Building a Langchain4j chatbot agent for banking customer service.

Published on: 6/27/2024

Introduction

This post is about an internal project carried out at TietoEvry, together with 15 other colleagues, during the summer of 2024. The goal was to create a simple chatbot agent — one that could rely on a specified context (to prevent it from hallucinating) and trigger certain custom-made functions in our code, such as fetching or posting data to an endpoint.

Where it all started

The inspiration came from a talk by Lizzy Raes at JFokus24. She introduced a Java library called Langchain4j — basically a Java version of the more well-known LangChain (Python). The idea is to bring the same "agentic" behavior into a more object-oriented Java context. That means being able to instantiate an interface and treat your AI model like a regular object: you send it data, it gives you a response — and under the hood, you can plug in tools, memory, and context. That’s what we wanted to explore.

First concepts: LLMs and Agents

Before diving into building, we had to get familiar with two key terms: LLM and Agent. LLM stands for Large Language Model. It's a trained neural network that understands and generates human language. Underneath, it turns words, phrases, even paragraphs into vectors — big arrays of numbers that represent meaning. For example, the word “bad” might become a vector with mostly negative values, while “good” might have more positive ones. This allows the model to “understand” and operate on meaning. An agent, on the other hand, is an LLM with extra powers. It can access external tools — functions that you’ve defined in your code. You can think of it like this: the agent maps meaning from a user’s input to a trigger — and that trigger might call a function, send a request, or return custom output. Agents are basically LLMs with access to your toolbox.

Context and hallucinations: RAG

One of the early challenges we faced was the classic: how do we stop the model from hallucinating? That’s where RAG — Retrieval Augmented Generation — comes in. The idea is simple: instead of just feeding the user query into the model, we also pass along extra information — context. This can be documentation, a previous conversation, or any other relevant data. In LLM terms, context is just a bunch of strings passed to the model alongside the query. This enriches the model’s answers and keeps them grounded in your own data.

From text to vectors

There are many ways to provide context to an LLM. One approach we found compelling was to embed all our context into a vector database. Basically, we chunked our documents into smaller bits, converted them into vectors, and saved them in a database optimized for similarity search. When the user makes a request, the model looks for the most relevant chunks, loads them, and uses them to answer. But this whole pipeline is sensitive to a lot of things: * Which model you use to embed the text * How long the text chunks are * Which vector database you go for We tried different combinations and got a deeper understanding of how much these little details affect performance and quality.
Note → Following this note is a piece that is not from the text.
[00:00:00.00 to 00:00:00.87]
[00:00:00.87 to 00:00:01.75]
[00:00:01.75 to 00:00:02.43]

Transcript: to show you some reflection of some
Memory: Saving the Conversation

Besides static context, another way to enrich responses is by adding memory — letting the model "remember" previous interactions. We explored using LangChain’s memory modules to store both the user’s question and the model’s response. One idea was to persist this into a DB and treat it as dynamic context. This way, the conversation itself becomes part of the model’s reference material. There are also simpler ways — like using .loadDocs() to inject documents or history into the model without building a full custom pipeline. Still, it was interesting to test both approaches and understand what’s going on under the hood.
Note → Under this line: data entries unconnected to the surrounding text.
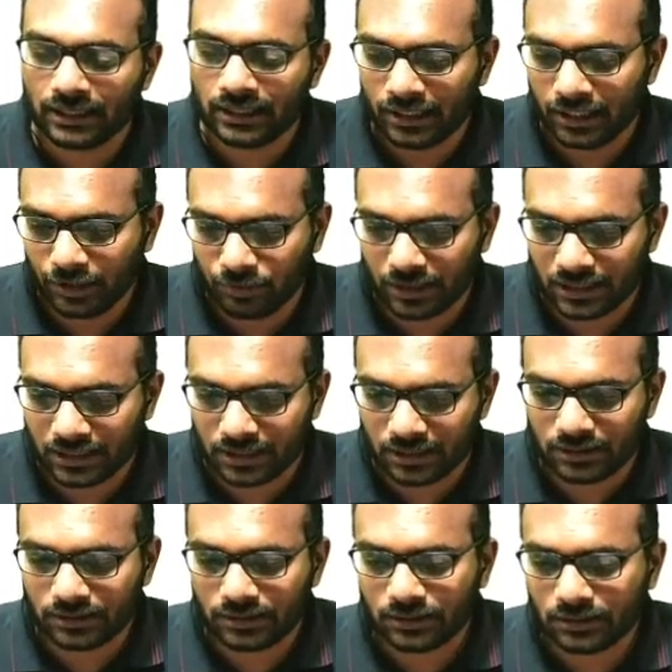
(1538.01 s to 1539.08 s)
equation.
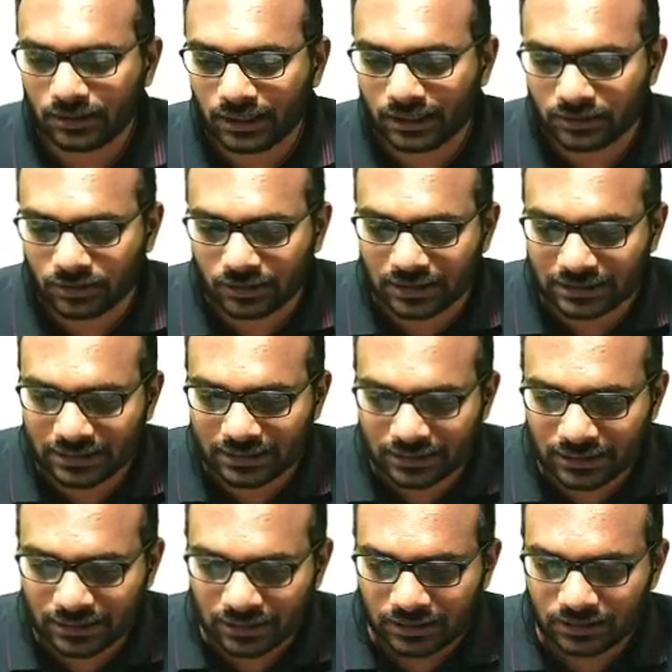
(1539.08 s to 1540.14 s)
All right, so this is
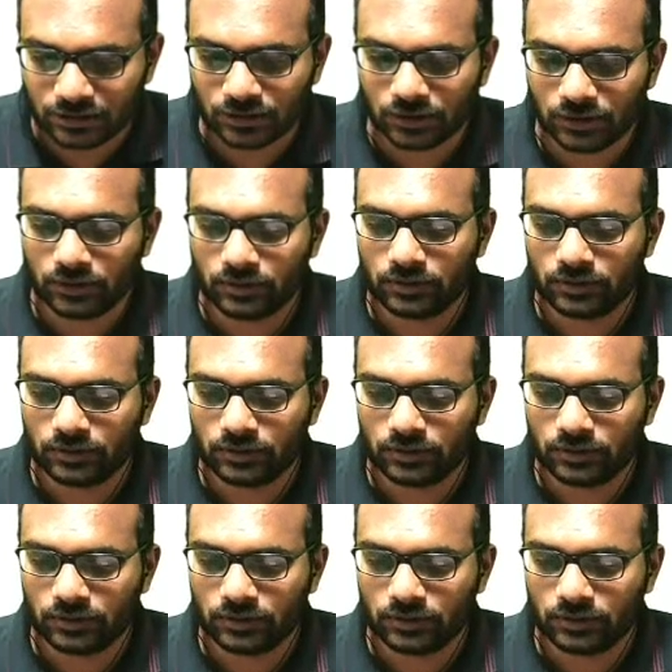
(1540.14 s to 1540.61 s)
0.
AI concepts, and tech in the project

One of the biggest personal learnings came from the non-AI side of the project: architecture. At the time, I was 21 — and mostly focused on syntax. I hadn’t really given much thought to how a service should be structured: file layout, framework decisions, scalability, naming conventions, and just best practices in general. Not the quick get-arounds, but the solid patterns that help you when your project grows. Designing this project with a team made me see how important architecture really is — and how much easier things get when your code is clean and your structure is clear.

TL;DR:

These were some of the things I learned and worked with during the project. From tools and agents to memory and RAG pipelines — and from embeddings to endpoints. But more than that, I learned to zoom out a bit. To think not just about the code, but how it fits together, and how to build something real. Hope this post gave you some new words to chew on, and a glimpse into the project I was part of. I’ll probably write another one soon — maybe on how we integrated cloud services next. Hope you enjoyed it!